ISLAM SAJA, TIDAK YANG LAIN

Setiap anak yang dilahirkan dalam keadaan fitrah, maka kedua orang tuanyalah yang menjadikannya Yahudi, Nasrani, atau Majusi.” (HR. Al-Bukhari & Muslim)



Hadist di atas menunjukkan bahwa kedudukan setiap anak yang dilahirkan adalah dalam keadaan fitrah (bersih) hanya saja bagaimana orang tuanya yang membentuk karakter anak itu, seperti kertas kosong yang siap untuk ditulisi banyak tulisan maka seperti itulah anak yang baru dilahirkan.

Bersyukurlah kita dilahirkan dari rahim ibu yang seorang muslimah, saat kita dilahirkan kita di adzani di telinga kanan dan di iqamahkan di telinga kiri. Bahkan jika kita memiliki uang yang cukup kita di aqiqahi. Sungguh beruntung kita bisa menjadi seorang anak dari keluarga muslim sehingga kita sudah tau bagaimana islam itu.

Percaya kepada Islam, tapi bukan semata-mata kita itu hanya hanya sekedar percaya berdasarkan keturunan keluarga “mengikuti kepercayaan orang tua” bukan hanya sekedar status dalam kartu kependudukan, disaat kita percaya dan yakin terhadap Islam, kita harus mampu mengamalkan semua ajaran yang ada di dalam Diin Islam. Mulai dari akhlak kita harus mencerminkan kita itu seorang Muslim-Muslimah.

Jangan mengaku orang Islam tapi perintahnya masih kita langgar, larangannya masih kita lakukan, tapi mulai sekarang kita harus belajar lebih dalam lagi untuk lebih, lebih, dan lebih mengenal dan memahami apa itu Islam. Tidak hanya sekedar percaya terhadap suatu agama, kita juga harus mempunyai ilmu supaya kita tidak mencampuradukan mana yang benar-benar perintah dari Allah SWT dan tambahan (mengada-ngada).

Saya senang menjadi seorang Muslimah, karena ini adalah agama saya dimana dalam Islam tidak mengajarkan keterpaksaan, seperti Firman Allah SWT dalam Surat Al-Baqarah: 256,

Tidak ada paksaan untuk (memasuki) agama (Islam), sesungguhnya telah jelas jalan yang benar daripada jalan yang sesat...” (QS. Al-Baqarah:256).

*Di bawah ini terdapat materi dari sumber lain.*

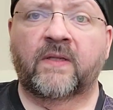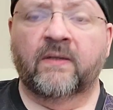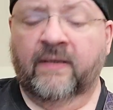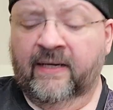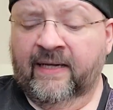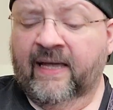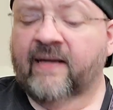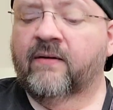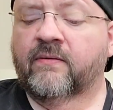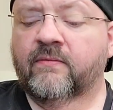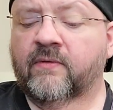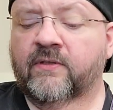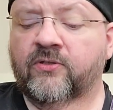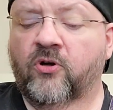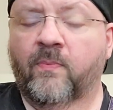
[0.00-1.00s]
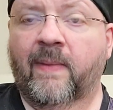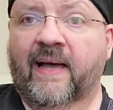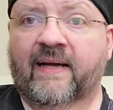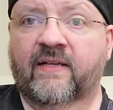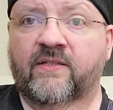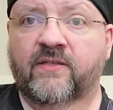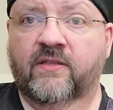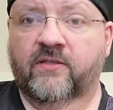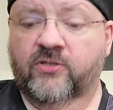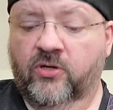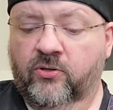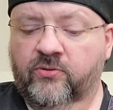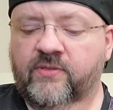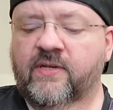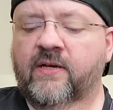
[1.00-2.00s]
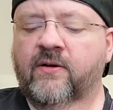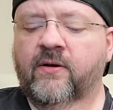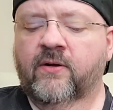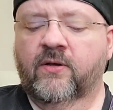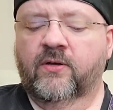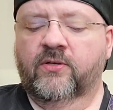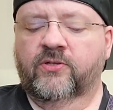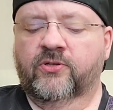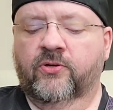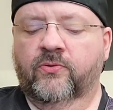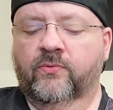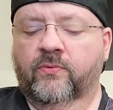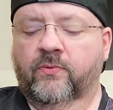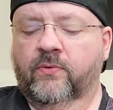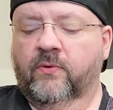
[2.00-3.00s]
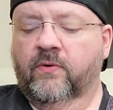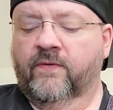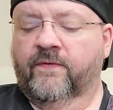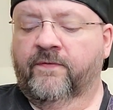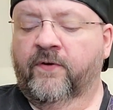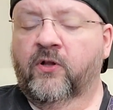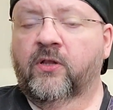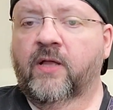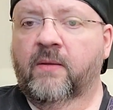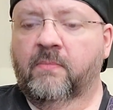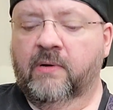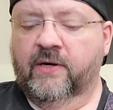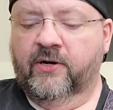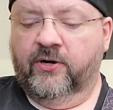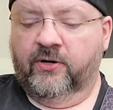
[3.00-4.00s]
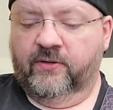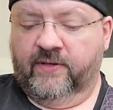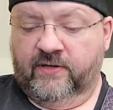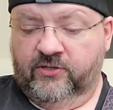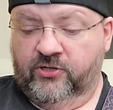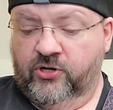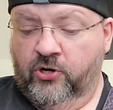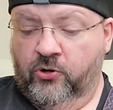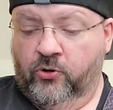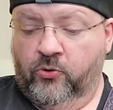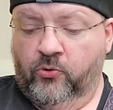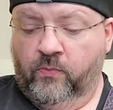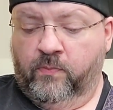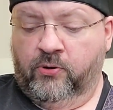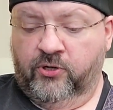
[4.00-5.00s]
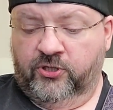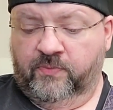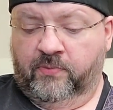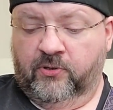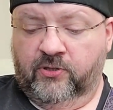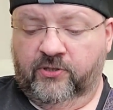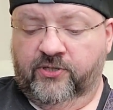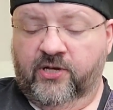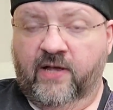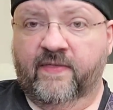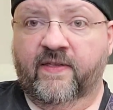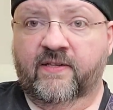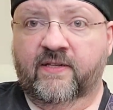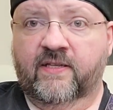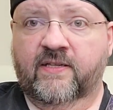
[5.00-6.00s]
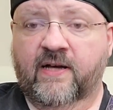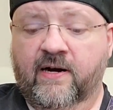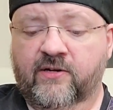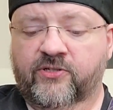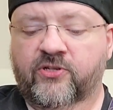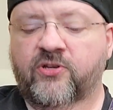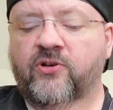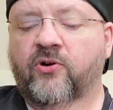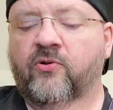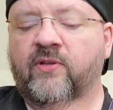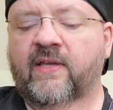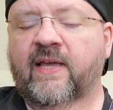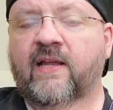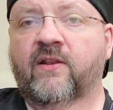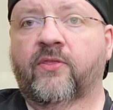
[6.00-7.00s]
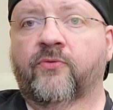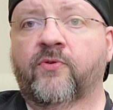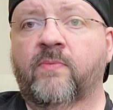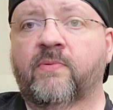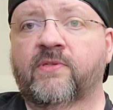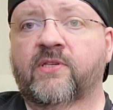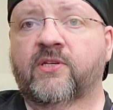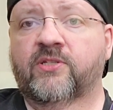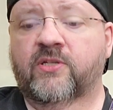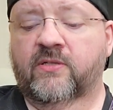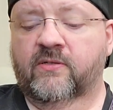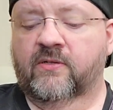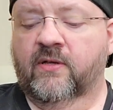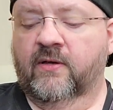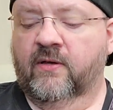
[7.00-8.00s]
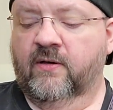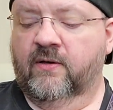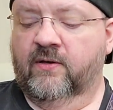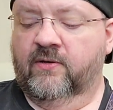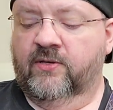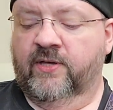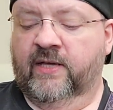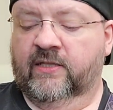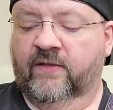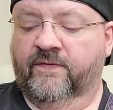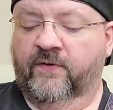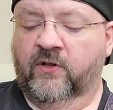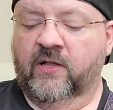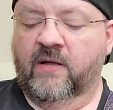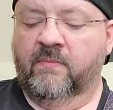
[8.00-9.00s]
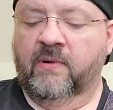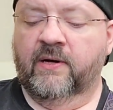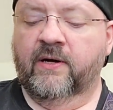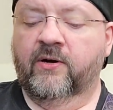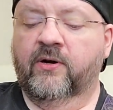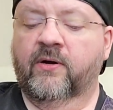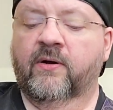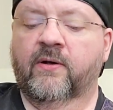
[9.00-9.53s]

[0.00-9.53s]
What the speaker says: Again, let's go back into the tones here. So full humbucker, there's no push-pulls on this guitar, so you're only getting 3 positions. You get the full humbucker.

Seperti orang yang ingin masuk agama Islam, mereka telah mendapatkan suatu hidayah untuk memeluk Islam karena mereka yakin bahwa Islam adalah agama yang mengajarkan kebersamaan dan tidak ada keterpaksaan untuk mengikuti ajarannya. Alasan lainnya yaitu bahwa agama Islam adalah agamna yang sempurna dan agama yang diridhoi oleh Allah SWT, yang terdapat dalam Firman Allah SWT Surat Al-Maidah : 03,

...Pada hari ini telah Aku sempurnakan agamamu untukmu, dan telah Aku cukupkan nikmat-Ku bagimu, dan telah Aku ridhoi Islam sebagai agamamu...” (QS. Al-Maidah : 03).

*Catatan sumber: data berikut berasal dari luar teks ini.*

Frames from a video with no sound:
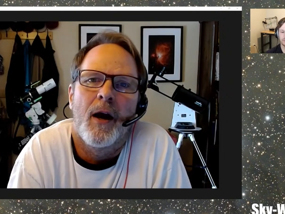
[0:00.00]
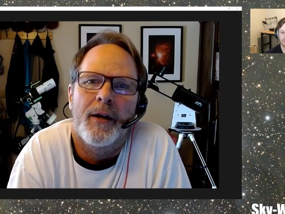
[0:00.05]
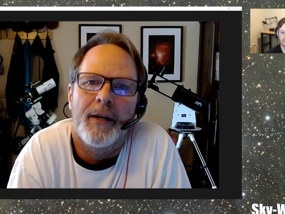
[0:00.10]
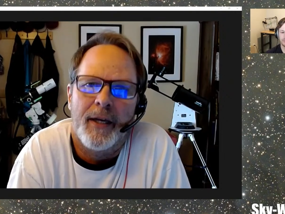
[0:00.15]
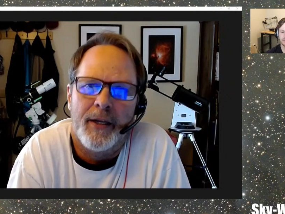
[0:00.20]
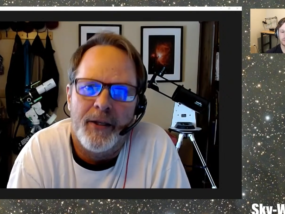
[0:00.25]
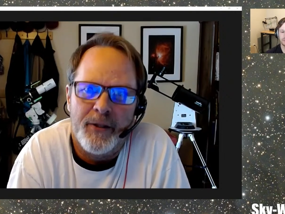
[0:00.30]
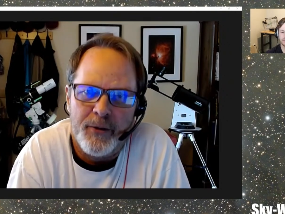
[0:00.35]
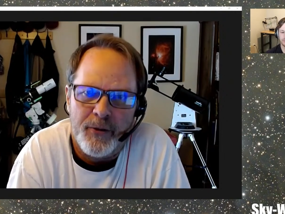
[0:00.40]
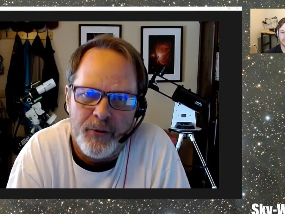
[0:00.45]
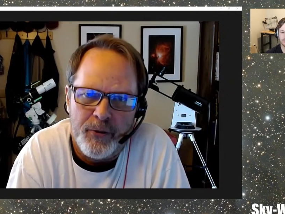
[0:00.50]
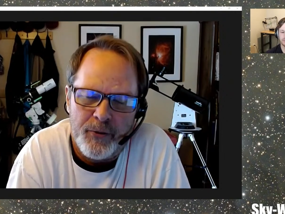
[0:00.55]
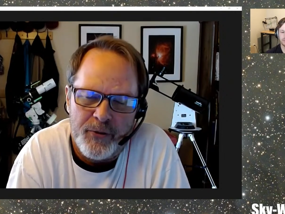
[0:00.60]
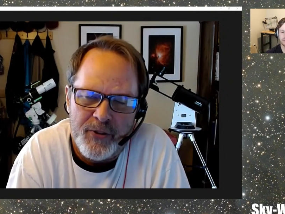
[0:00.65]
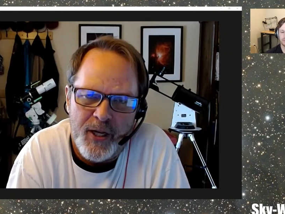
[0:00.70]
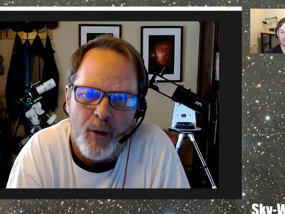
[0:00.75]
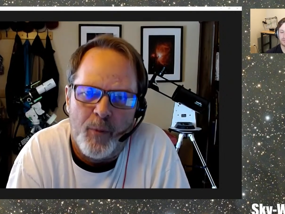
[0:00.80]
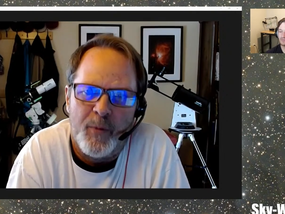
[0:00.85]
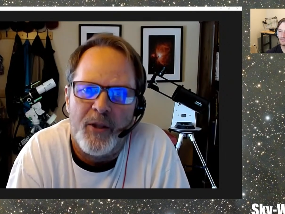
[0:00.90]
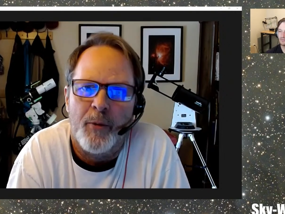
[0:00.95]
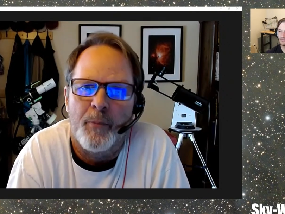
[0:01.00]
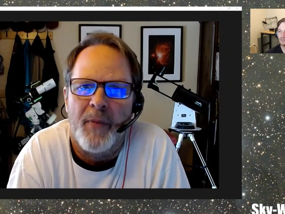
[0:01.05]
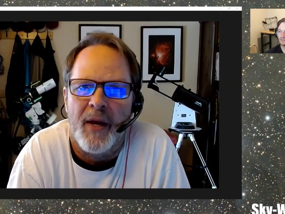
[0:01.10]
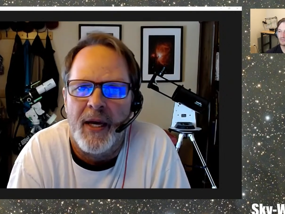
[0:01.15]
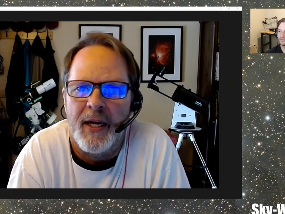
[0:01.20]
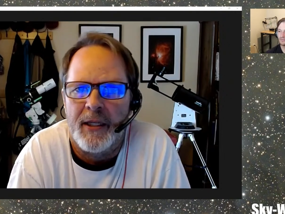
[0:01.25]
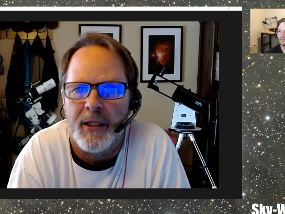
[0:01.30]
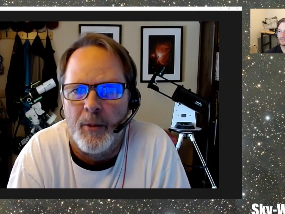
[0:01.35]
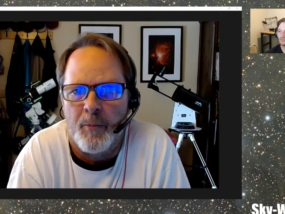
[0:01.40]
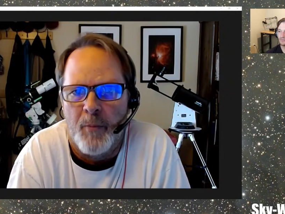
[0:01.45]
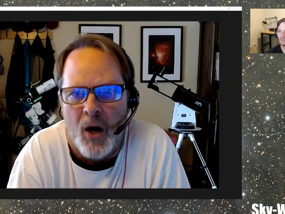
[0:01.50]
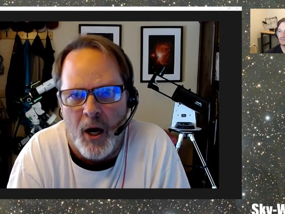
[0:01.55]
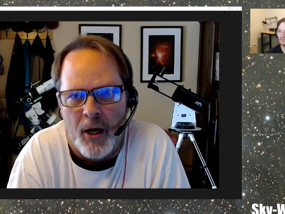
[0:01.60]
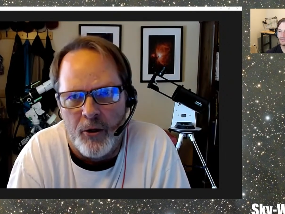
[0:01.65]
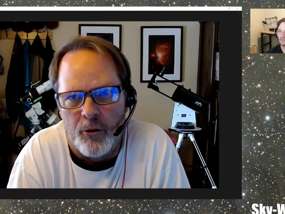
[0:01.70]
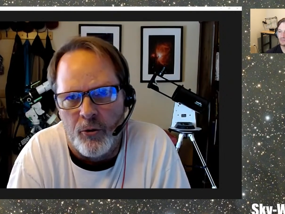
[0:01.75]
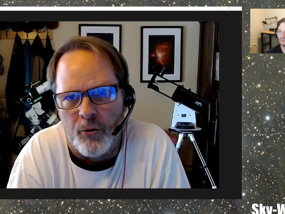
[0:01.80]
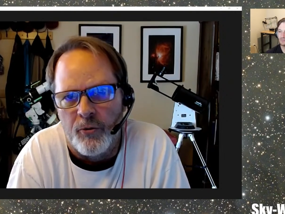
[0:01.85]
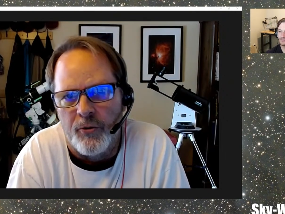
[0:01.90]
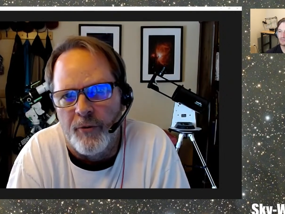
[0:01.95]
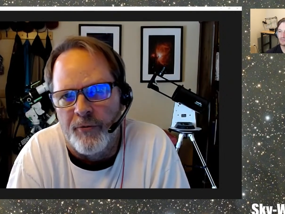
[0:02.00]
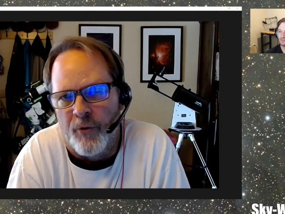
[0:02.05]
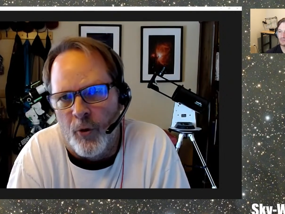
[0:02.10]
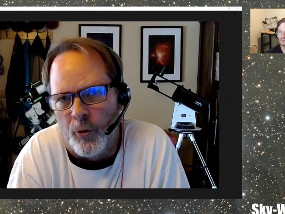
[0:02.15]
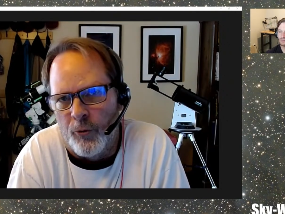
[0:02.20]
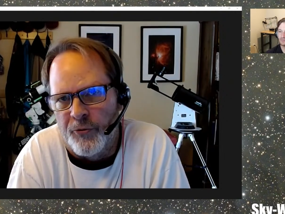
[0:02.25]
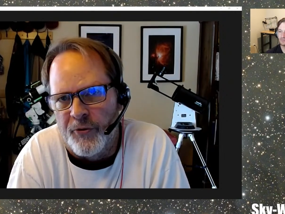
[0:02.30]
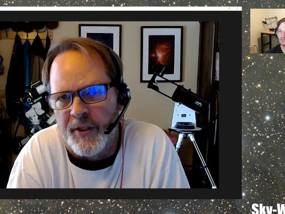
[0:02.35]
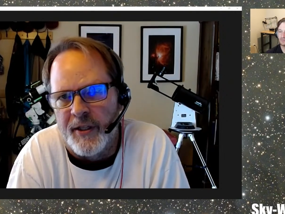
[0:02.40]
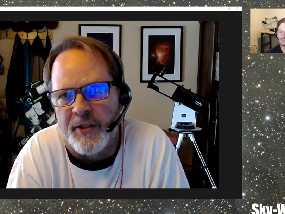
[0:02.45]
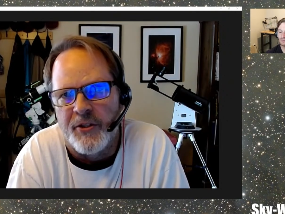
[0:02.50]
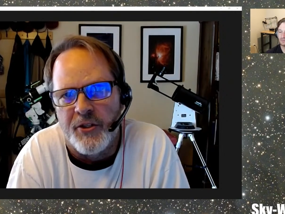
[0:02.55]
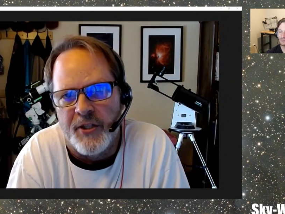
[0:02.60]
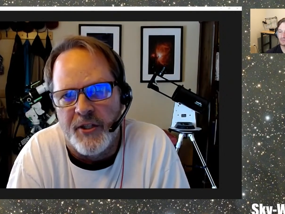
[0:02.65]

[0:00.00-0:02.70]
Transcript: Can you tell me the make, the model, the voltage,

Maknanya tidak ada lagi agama yang sempurna dimana dalam ajaran Islam telah mengatur sedemikian rupa segala aktivitas kita mulai dari bangun tidur sampai tidur lagi, ajaran yang begitu indah dan dilengkapi dengan kitab suci yaitu Al-Qur’an dan apa yang terkandung di dalamnya dapat dibuktikan secara ilmiah dan bukan sekedar bacaan. Maka berbanggalah kita dilahirkan dalam Diinul Islam.wallahu A’lam.